> _WHAT THE TASK REQUIRES_: Please return the records below exactly as they stand, with the pictures removed.

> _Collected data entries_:
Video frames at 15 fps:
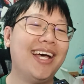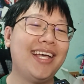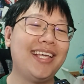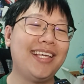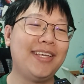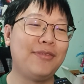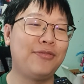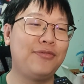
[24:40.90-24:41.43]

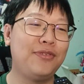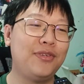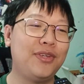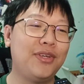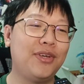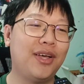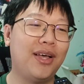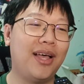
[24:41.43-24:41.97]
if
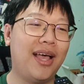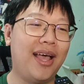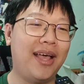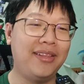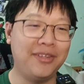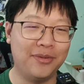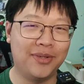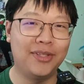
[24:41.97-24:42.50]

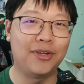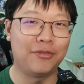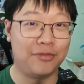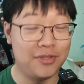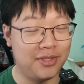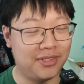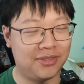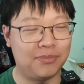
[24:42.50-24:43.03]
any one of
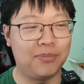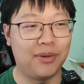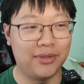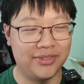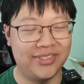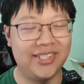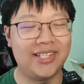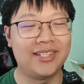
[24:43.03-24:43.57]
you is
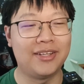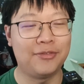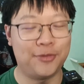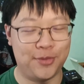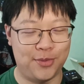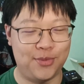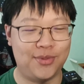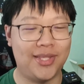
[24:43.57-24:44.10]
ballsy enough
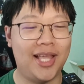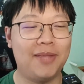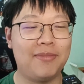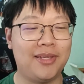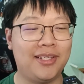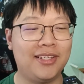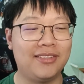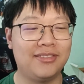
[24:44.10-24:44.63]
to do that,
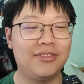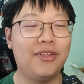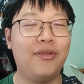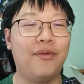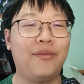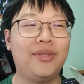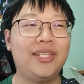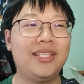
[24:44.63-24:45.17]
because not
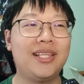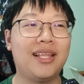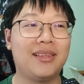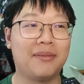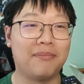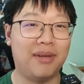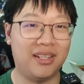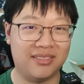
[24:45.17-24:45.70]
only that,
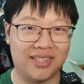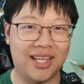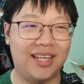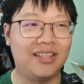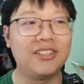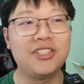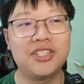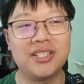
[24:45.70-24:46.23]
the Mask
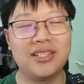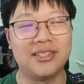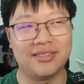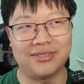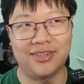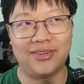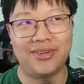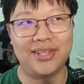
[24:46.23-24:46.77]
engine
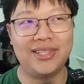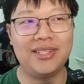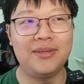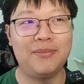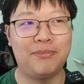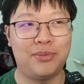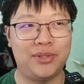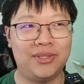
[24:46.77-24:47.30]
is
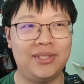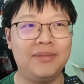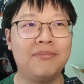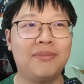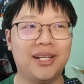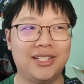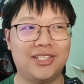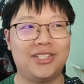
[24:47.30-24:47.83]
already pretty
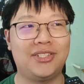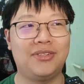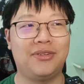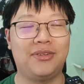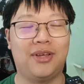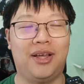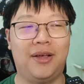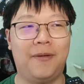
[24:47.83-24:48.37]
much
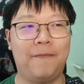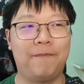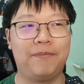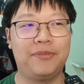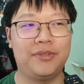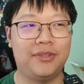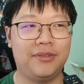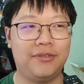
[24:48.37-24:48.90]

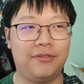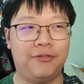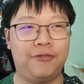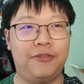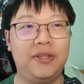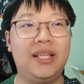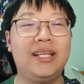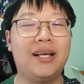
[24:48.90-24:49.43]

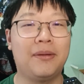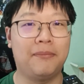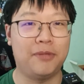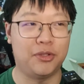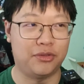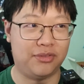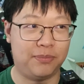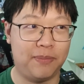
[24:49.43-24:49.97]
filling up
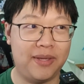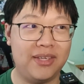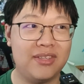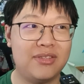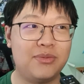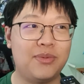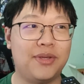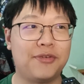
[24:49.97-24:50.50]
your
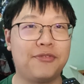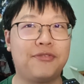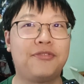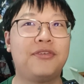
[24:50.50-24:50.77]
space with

> _YOUR RESPONSE_:
Video frames at 15 fps:
[24:40.90-24:41.43]

[24:41.43-24:41.97]
if
[24:41.97-24:42.50]

[24:42.50-24:43.03]
any one of
[24:43.03-24:43.57]
you is
[24:43.57-24:44.10]
ballsy enough
[24:44.10-24:44.63]
to do that,
[24:44.63-24:45.17]
because not
[24:45.17-24:45.70]
only that,
[24:45.70-24:46.23]
the Mask
[24:46.23-24:46.77]
engine
[24:46.77-24:47.30]
is
[24:47.30-24:47.83]
already pretty
[24:47.83-24:48.37]
much
[24:48.37-24:48.90]

[24:48.90-24:49.43]

[24:49.43-24:49.97]
filling up
[24:49.97-24:50.50]
your
[24:50.50-24:50.77]
space with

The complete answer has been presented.